Sick lately? It might be stress. Some doctors say that as many as nine of ten visits to the doctor could be stress-related, with the ailments including everything from allergies and asthma to herpes and heart disease.
Now, if that little bit of news isn't stressing enough, there are also those angst-inducing traffic jams and long lines, jerky bosses and inept office co-workers, too much to do and too little time to do it.
Stress has emerged as one of the most serious health issues of the 21st century. It makes people around the world vulnerable to many diseases, according to a recent report released by the International Labor Organization (ILO).
"The kind of tense and stressful working environment wjocj seems to have become accepted as natural will have to be addressed urgently if the changes through which the world is moving are not to become overwhelming," said the United Nations labor agency.
More and more companies all over the globe are feeling the financial costs of stress, through compensation claims in the courts. In Japan, for instance, there has been an increasing number of claims for so-called "karoshi" or death from overwork.
In some instances, you cannot control stress. But it's far from a hopeless struggle."The key to controlling stress is to monitor and challenge your negative thinking," says psychologist Richard Blue, a stress management specialist. "When you look for the positive side of what's causing you stress - and usually you can find some positive things about it - you'll see that it's probably not as stressful as you're making it out to be."
To train yourself to think more positively, begin each sentence with "at least" whenever you're stressed out, advises Dr. Blue. Examples: If you work for a jerky boss, remind yourself, "At least I have a job." When you're stressed out because a co-worker has done more than you do, tell yourself, "At least I have accomplished something."
One disease that some health experts equate with overwork and stress is stomach ulcer. "Ulcers are raw, craterlike spots in the stomach or just beyond the stomach in the part of the intestine called the duodenum," explains 'The Doctors Book of Home Remedies.' "Ulcers occur when, for one reason or another, the cells normally lining the stomach or intestine no longer provide protection against the caustic effects of stomach acid. The stomach literally digests itself."
How do you know you have an ulcer? Oftentimes, there's a burning, gnawing or aching pain just below the breastbone. You can begin to suspect ulcers (as opposed to heartburn) if the pain is relieved by eating food but recurs two to three hours after eating a meal. Sometimes, the pain is so strong that it awakens you in the wee hours of the morning.

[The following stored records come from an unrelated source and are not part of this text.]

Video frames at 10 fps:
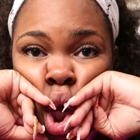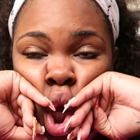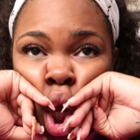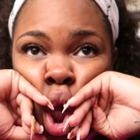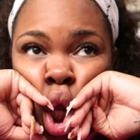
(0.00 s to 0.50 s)

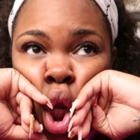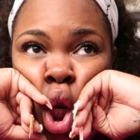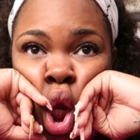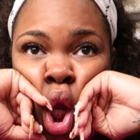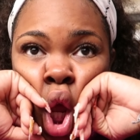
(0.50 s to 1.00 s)

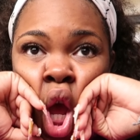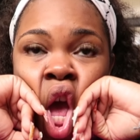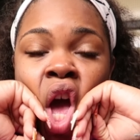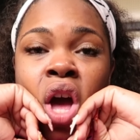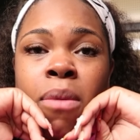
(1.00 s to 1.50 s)
and
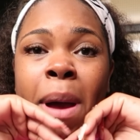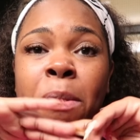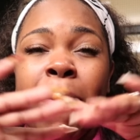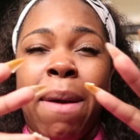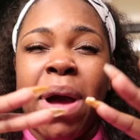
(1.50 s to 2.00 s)
um,
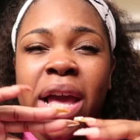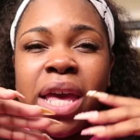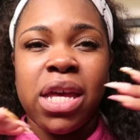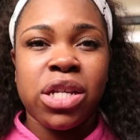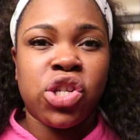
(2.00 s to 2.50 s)
I would buy my
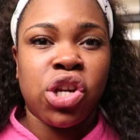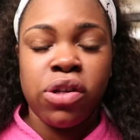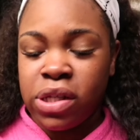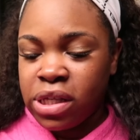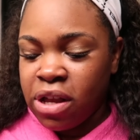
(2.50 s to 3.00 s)
kids
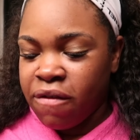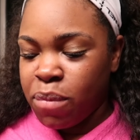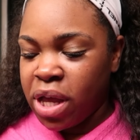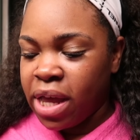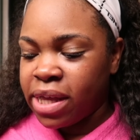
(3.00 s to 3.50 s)
shirts and
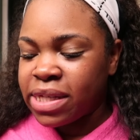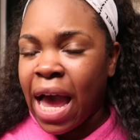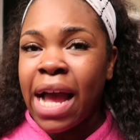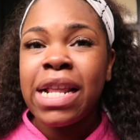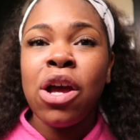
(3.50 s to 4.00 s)
stuff because
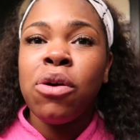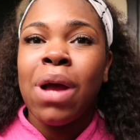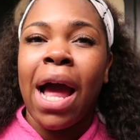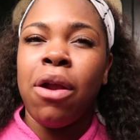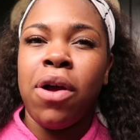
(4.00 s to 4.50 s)
I
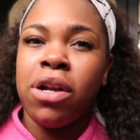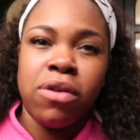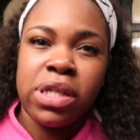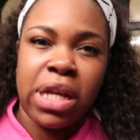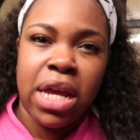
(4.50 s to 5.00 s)
don't I don't
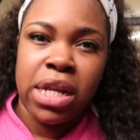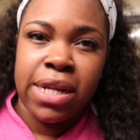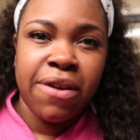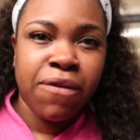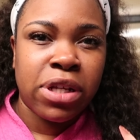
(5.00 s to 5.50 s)
understand the
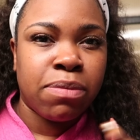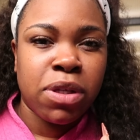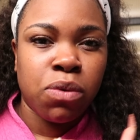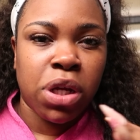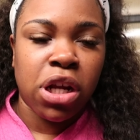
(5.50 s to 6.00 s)
difference
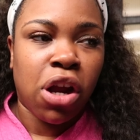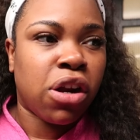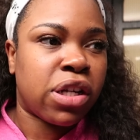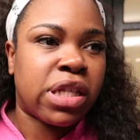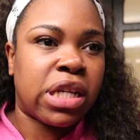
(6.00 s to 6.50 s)
between the
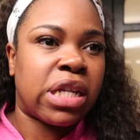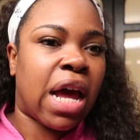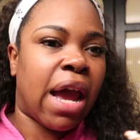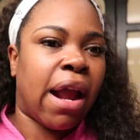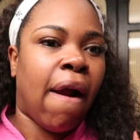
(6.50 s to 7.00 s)
currency.
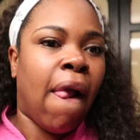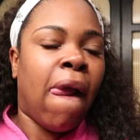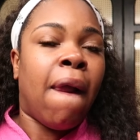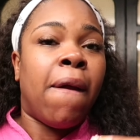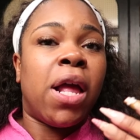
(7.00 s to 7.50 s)
Like
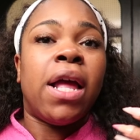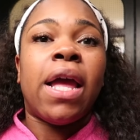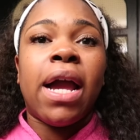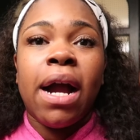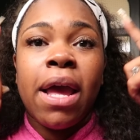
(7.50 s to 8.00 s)

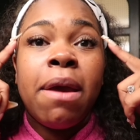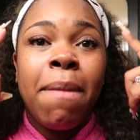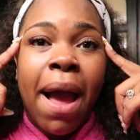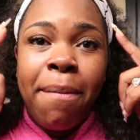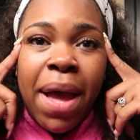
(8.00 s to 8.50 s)

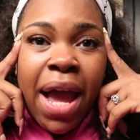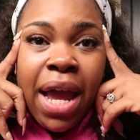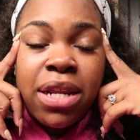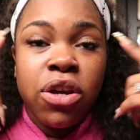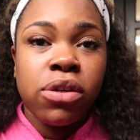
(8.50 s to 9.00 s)
in my
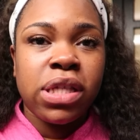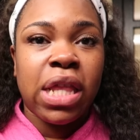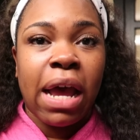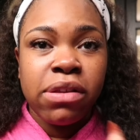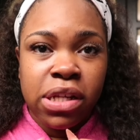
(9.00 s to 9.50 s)
mind, those
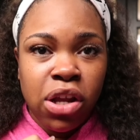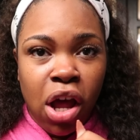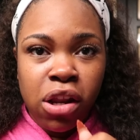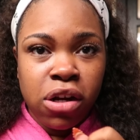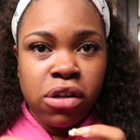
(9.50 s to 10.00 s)
thousand
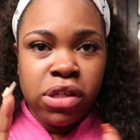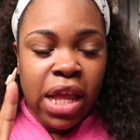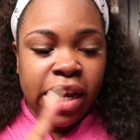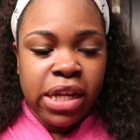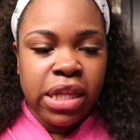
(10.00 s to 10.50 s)
dollars,
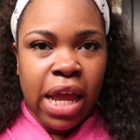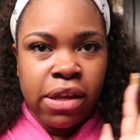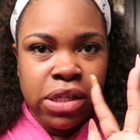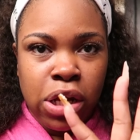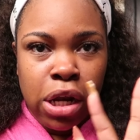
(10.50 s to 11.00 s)
like the
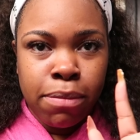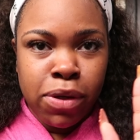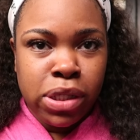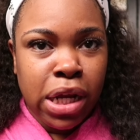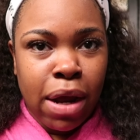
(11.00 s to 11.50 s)
thousand dollar
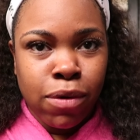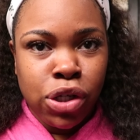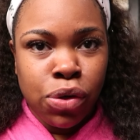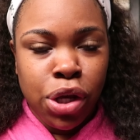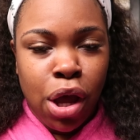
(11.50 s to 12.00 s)
bills that I was
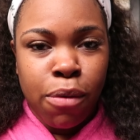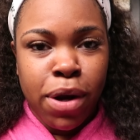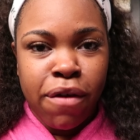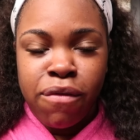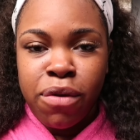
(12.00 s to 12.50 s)
showing y'all
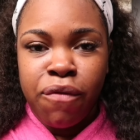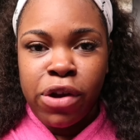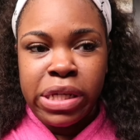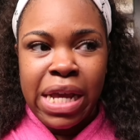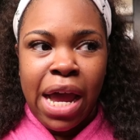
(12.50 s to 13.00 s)
whenever we
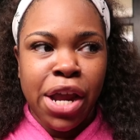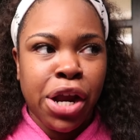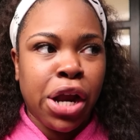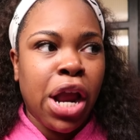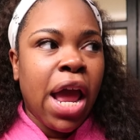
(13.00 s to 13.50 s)
first got
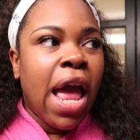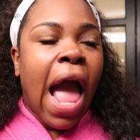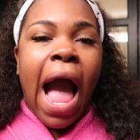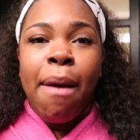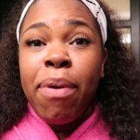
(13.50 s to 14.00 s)
here,
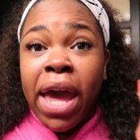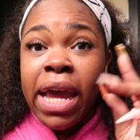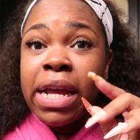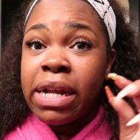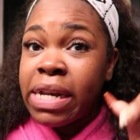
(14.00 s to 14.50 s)
I
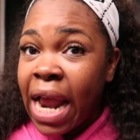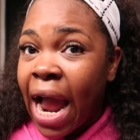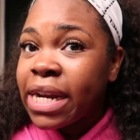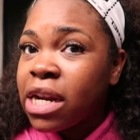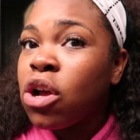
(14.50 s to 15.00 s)
paid
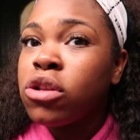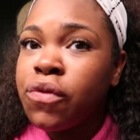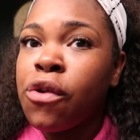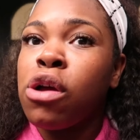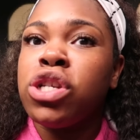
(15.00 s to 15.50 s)
nine of
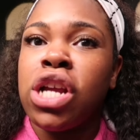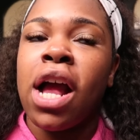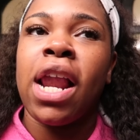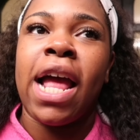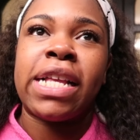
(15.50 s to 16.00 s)
those for those
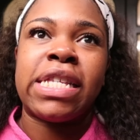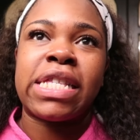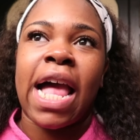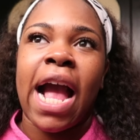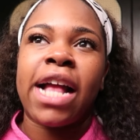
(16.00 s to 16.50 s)
shot
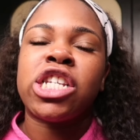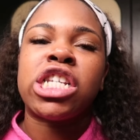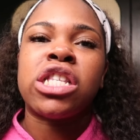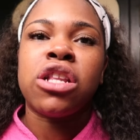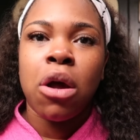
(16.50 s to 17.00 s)
glasses. Like I
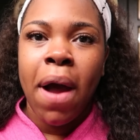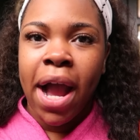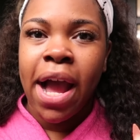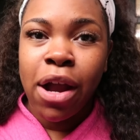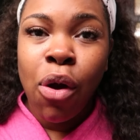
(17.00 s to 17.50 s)
just know
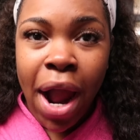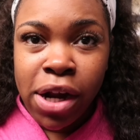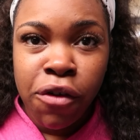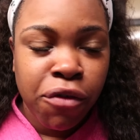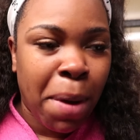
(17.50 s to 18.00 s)
I got
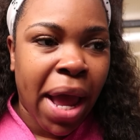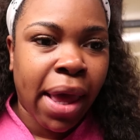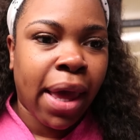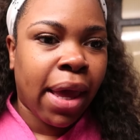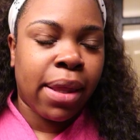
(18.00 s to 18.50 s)
cracked over my
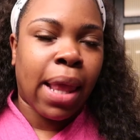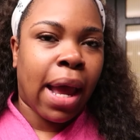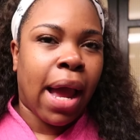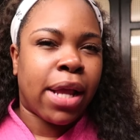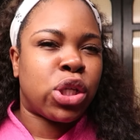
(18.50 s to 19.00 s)
head.
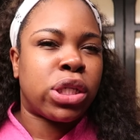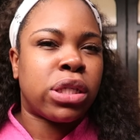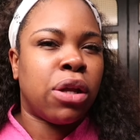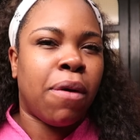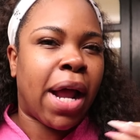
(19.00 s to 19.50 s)
Like I
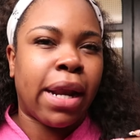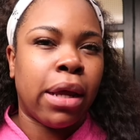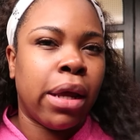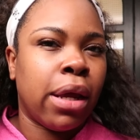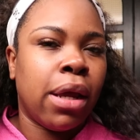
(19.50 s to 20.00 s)
just know I
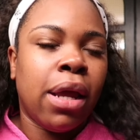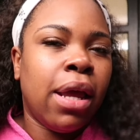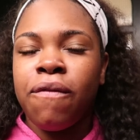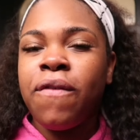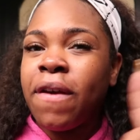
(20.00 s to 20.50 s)
did.
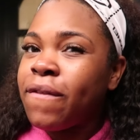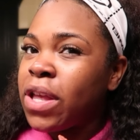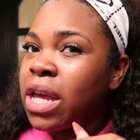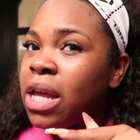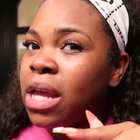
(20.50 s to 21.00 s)

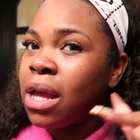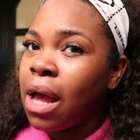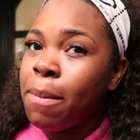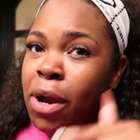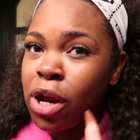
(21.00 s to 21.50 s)
Fifty
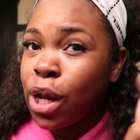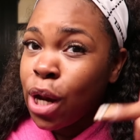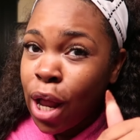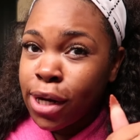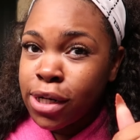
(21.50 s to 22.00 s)
American
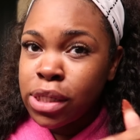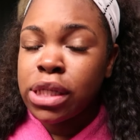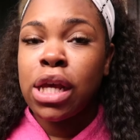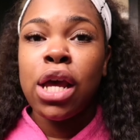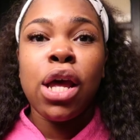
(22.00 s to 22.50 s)

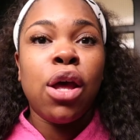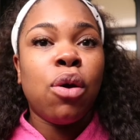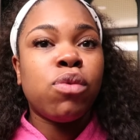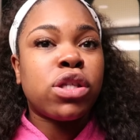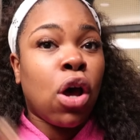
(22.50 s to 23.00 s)
dollars
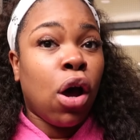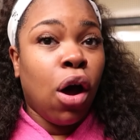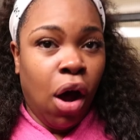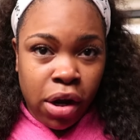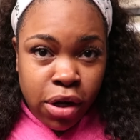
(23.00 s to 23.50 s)
was
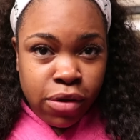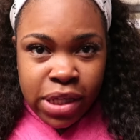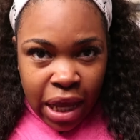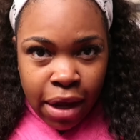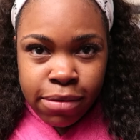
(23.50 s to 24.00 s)
all
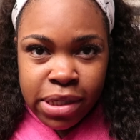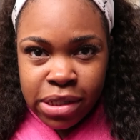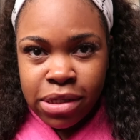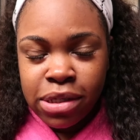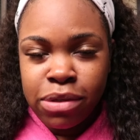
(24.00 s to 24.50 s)
those
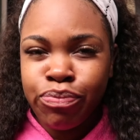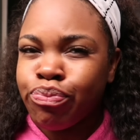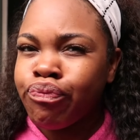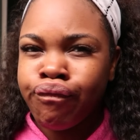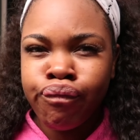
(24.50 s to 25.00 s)
thousands
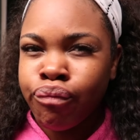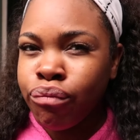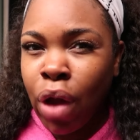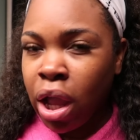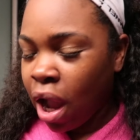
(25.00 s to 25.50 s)

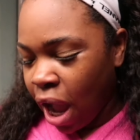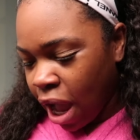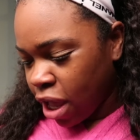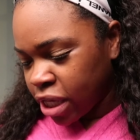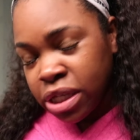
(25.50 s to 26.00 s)

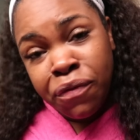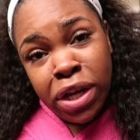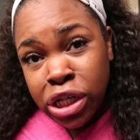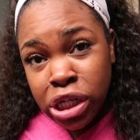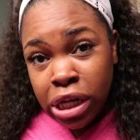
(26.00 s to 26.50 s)
out is
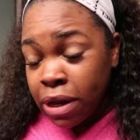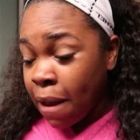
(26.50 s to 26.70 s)
fishy.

By the way, only a doctor can tell you for sure whether you have ulcers. And even the best of doctors can't tell you exactly when you're going to have a so-called "flare-up."
One of the best ways to heal your ulcer faster is by getting rid those stressful moments. "Classic studies have presented strong evidence of stress component in ulcer development," says Dr. Steven Fahrion, clinical psychologist and director of the Center for Applied Psychophysiology at the Menninger Clinic in Topeka, Kansas.
Not all researchers agree. But studies suggest that stress increases stomach acid production and decreases blood flow. And if there's anything an ulcer-prone stomach doesn't need, it's more acid.
Apart from their stomachs, office workers should worry about another part of their body -- their ears. Anybody who works in a very noisy office -- say a call center -- might develop tinnitus, or "ringing in the ears." Actually, it's not a disease, and it doesn't cause hearing disorders. It's any kind of swishing, hissing, whirring, ringing, whistling, buzzing or chirping that goes on inside your head.